## DATA TO USE

==============================

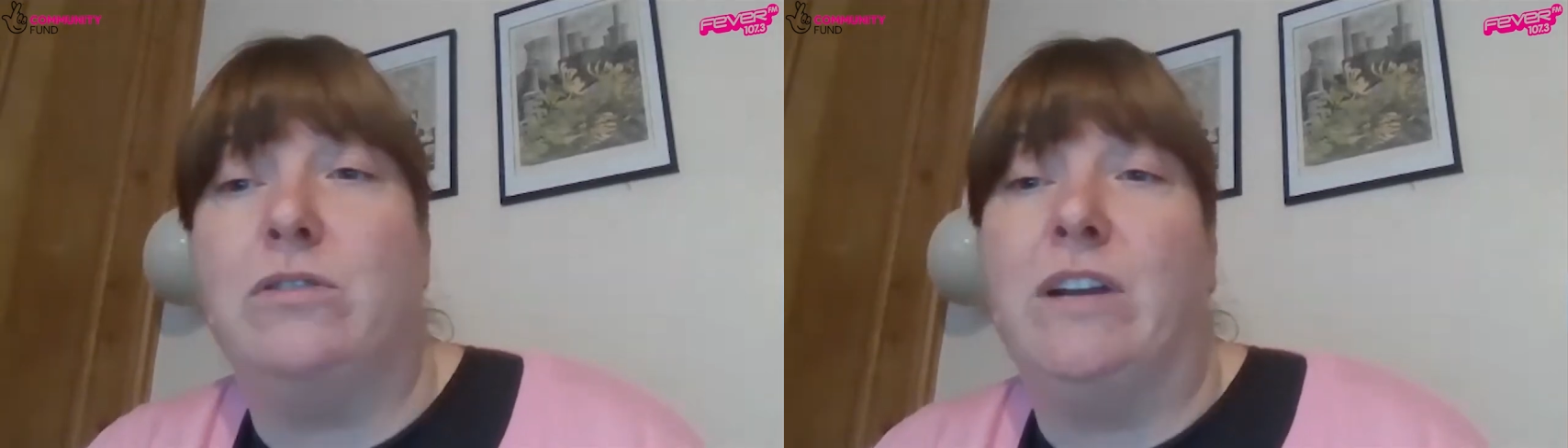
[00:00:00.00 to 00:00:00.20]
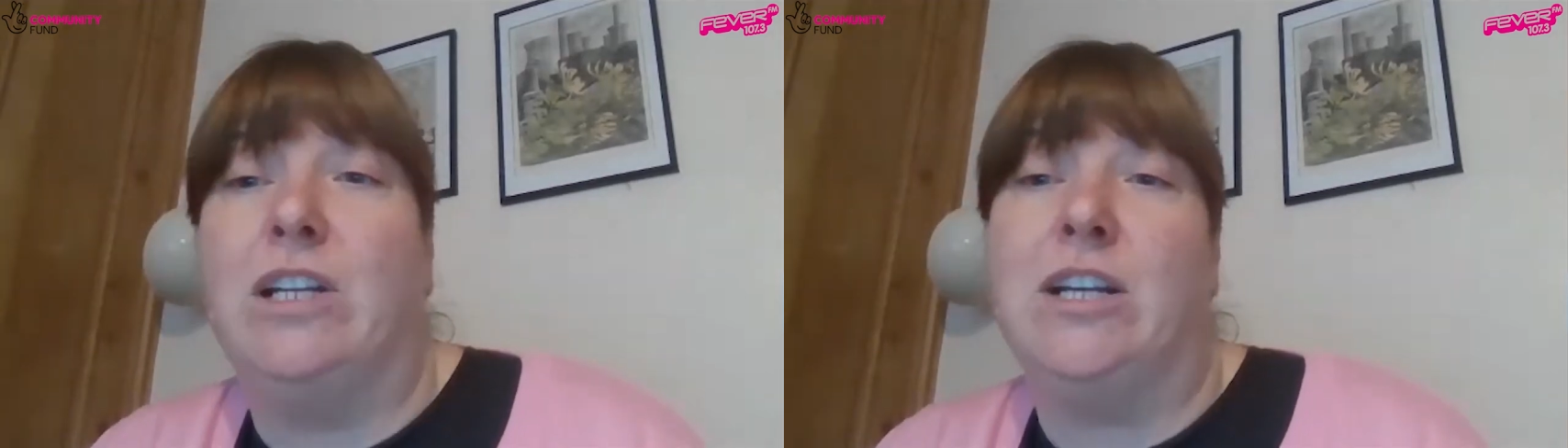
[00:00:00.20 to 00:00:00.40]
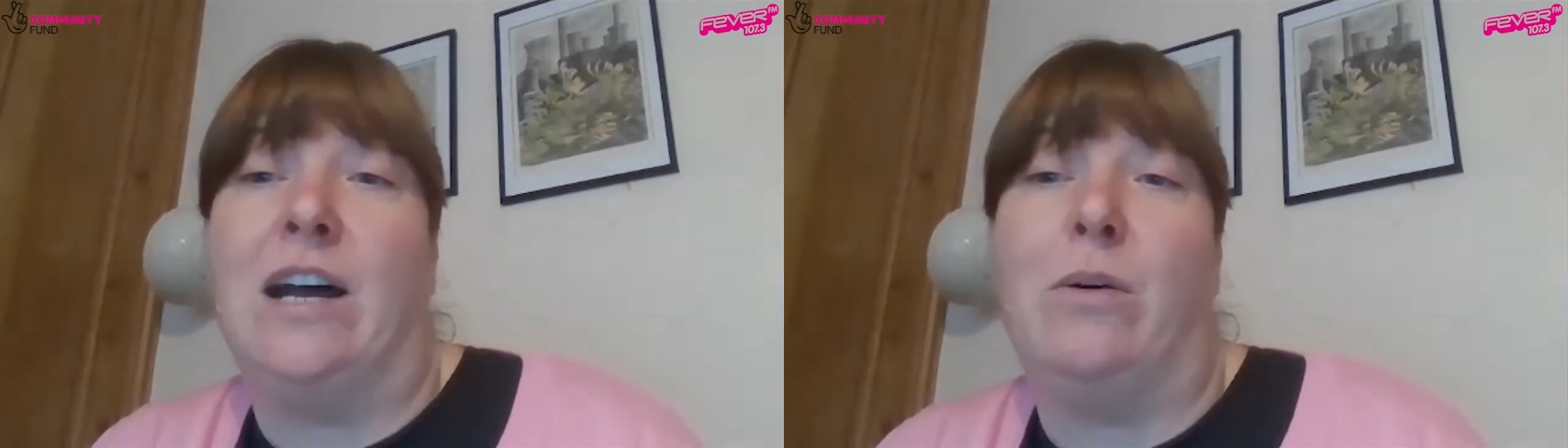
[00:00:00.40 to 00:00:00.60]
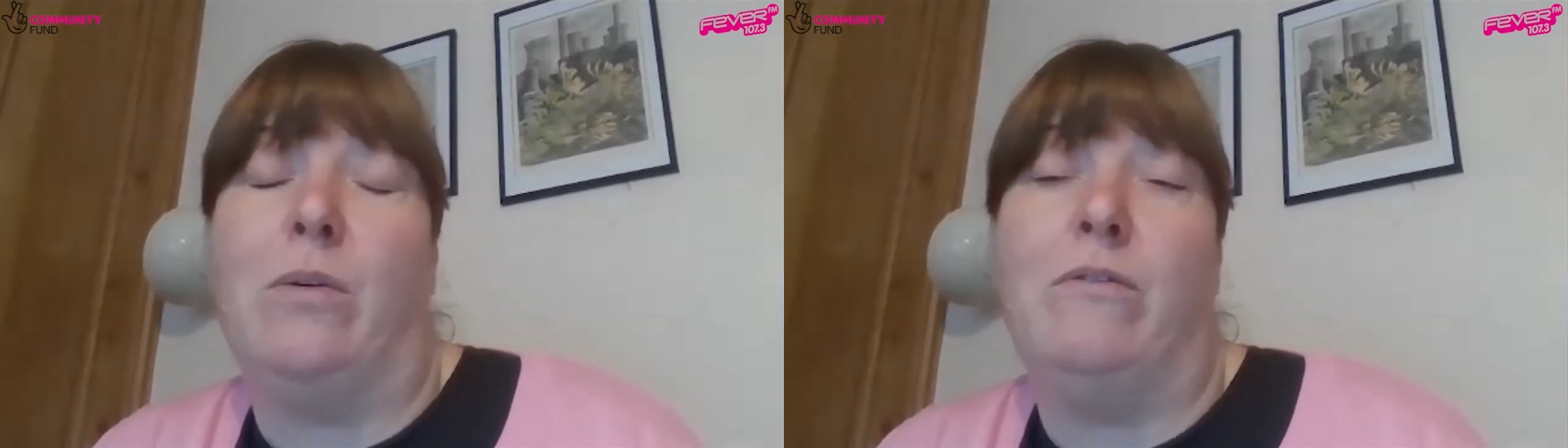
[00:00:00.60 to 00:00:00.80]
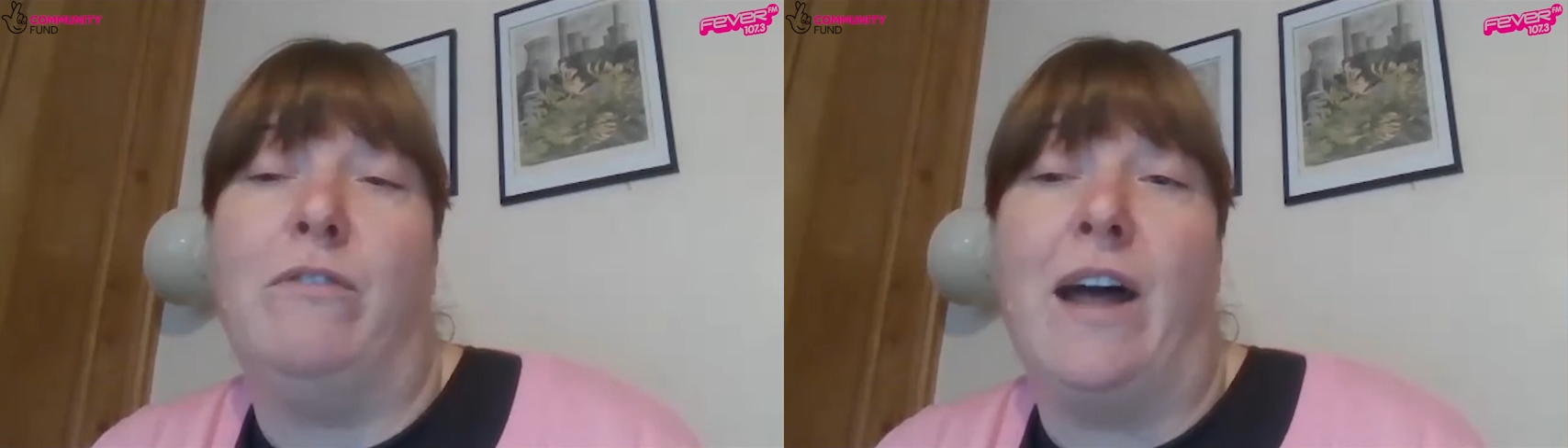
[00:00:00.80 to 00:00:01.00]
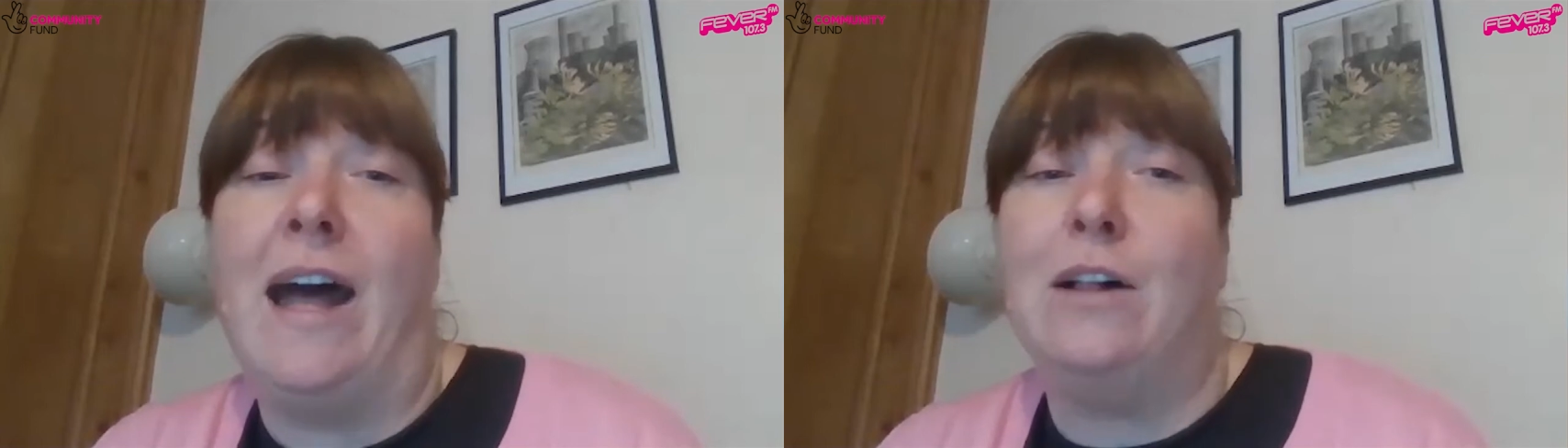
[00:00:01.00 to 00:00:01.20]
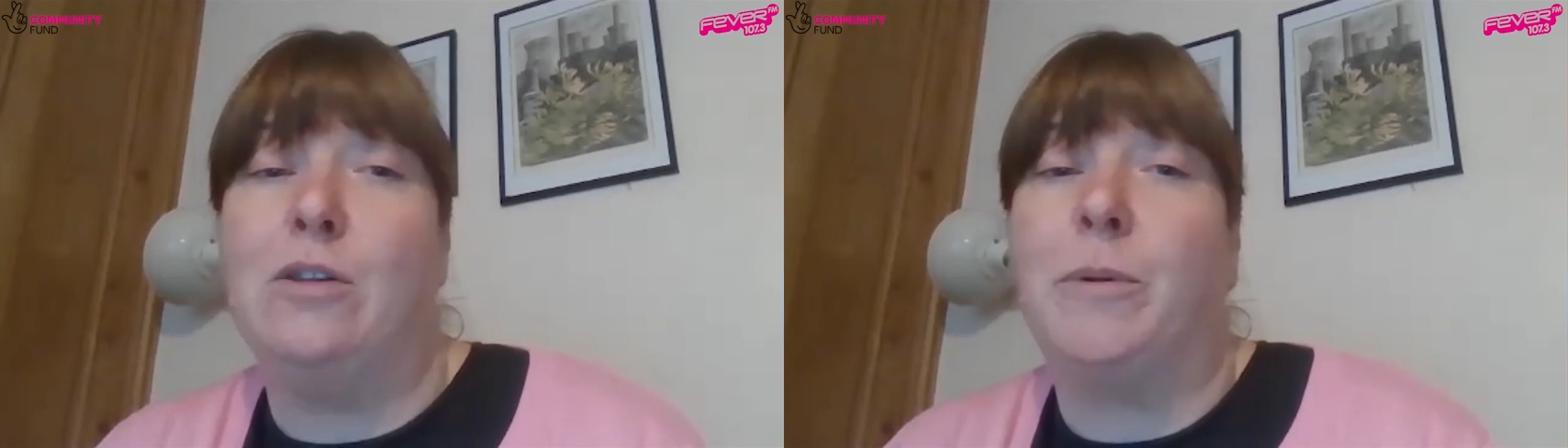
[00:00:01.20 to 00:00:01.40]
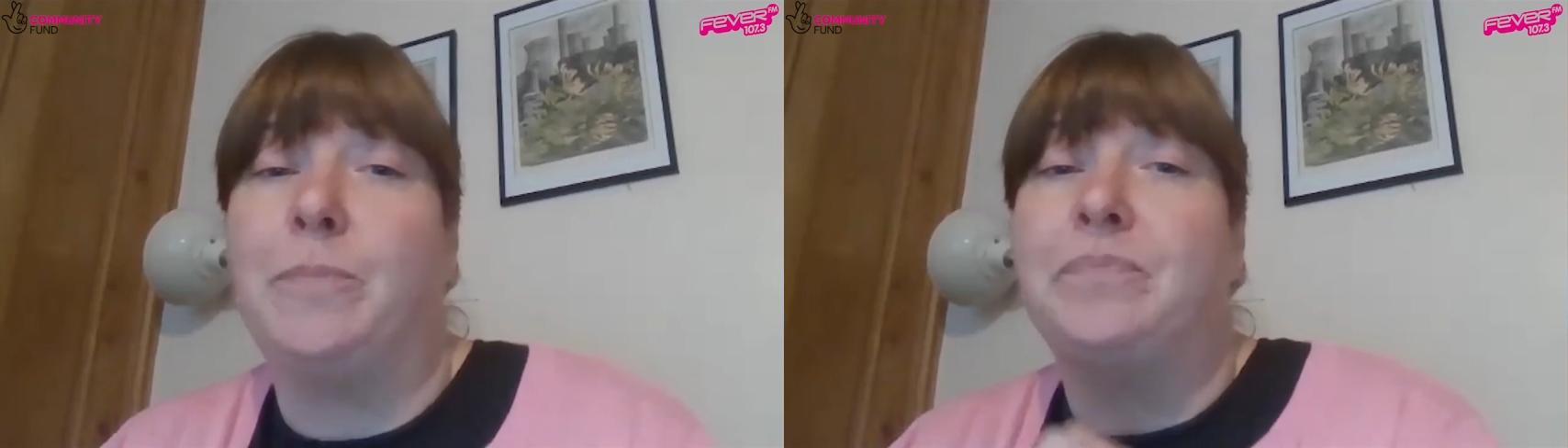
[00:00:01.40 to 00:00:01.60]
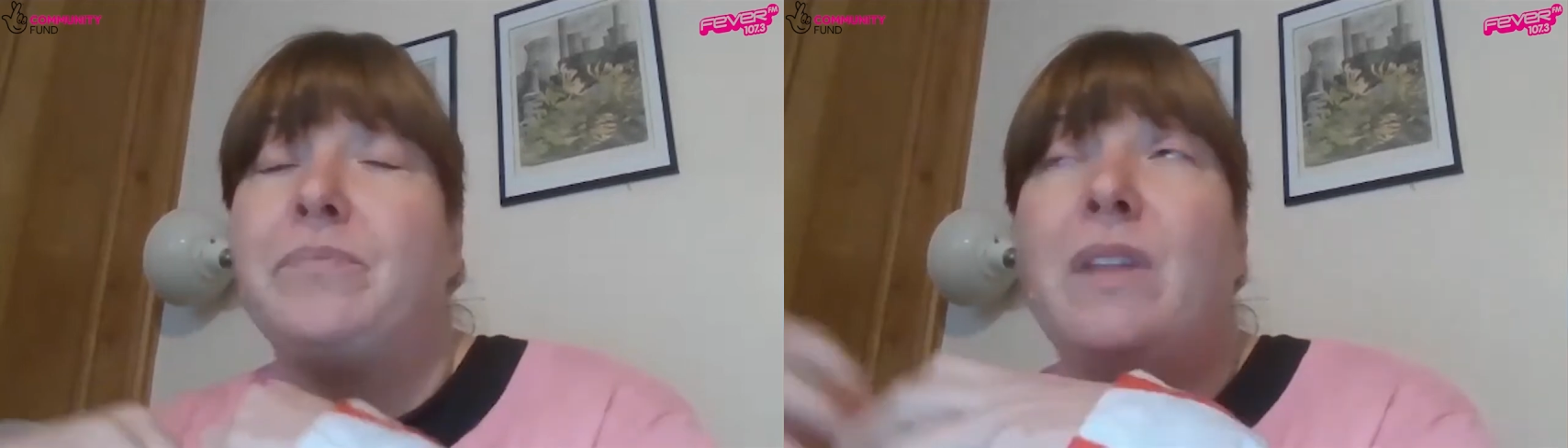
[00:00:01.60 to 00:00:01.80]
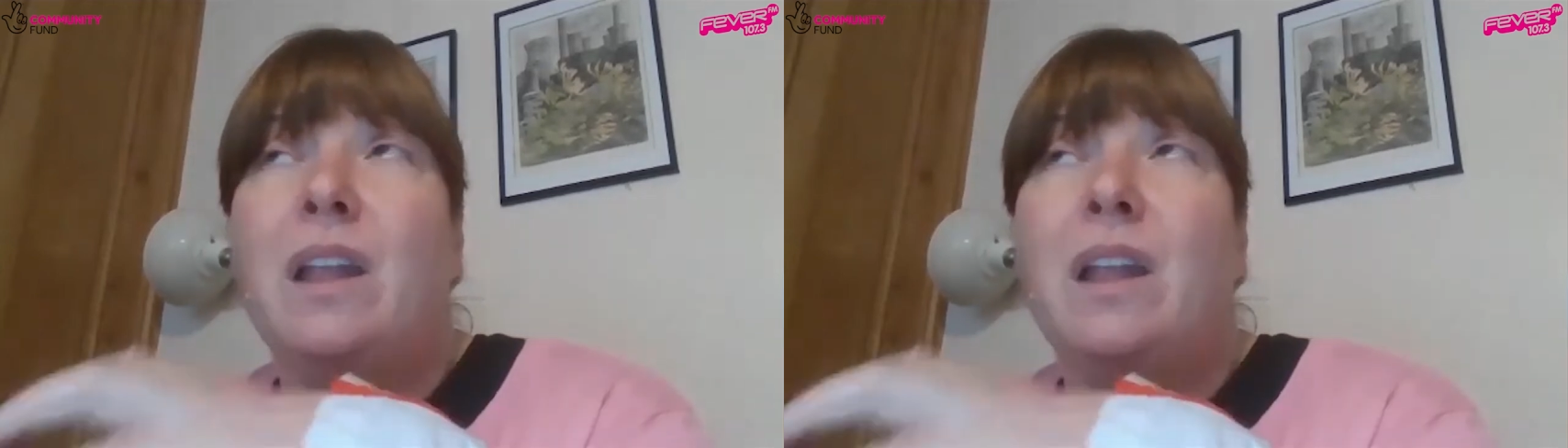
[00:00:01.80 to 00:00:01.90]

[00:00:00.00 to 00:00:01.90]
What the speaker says: to reach out for help.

==============================

## PROBLEM DETAILS
Would you reproduce each line of the material exactly, omitting the images?

## ANSWER
[00:00:00.00 to 00:00:00.20]
[00:00:00.20 to 00:00:00.40]
[00:00:00.40 to 00:00:00.60]
[00:00:00.60 to 00:00:00.80]
[00:00:00.80 to 00:00:01.00]
[00:00:01.00 to 00:00:01.20]
[00:00:01.20 to 00:00:01.40]
[00:00:01.40 to 00:00:01.60]
[00:00:01.60 to 00:00:01.80]
[00:00:01.80 to 00:00:01.90]

[00:00:00.00 to 00:00:01.90]
What the speaker says: to reach out for help.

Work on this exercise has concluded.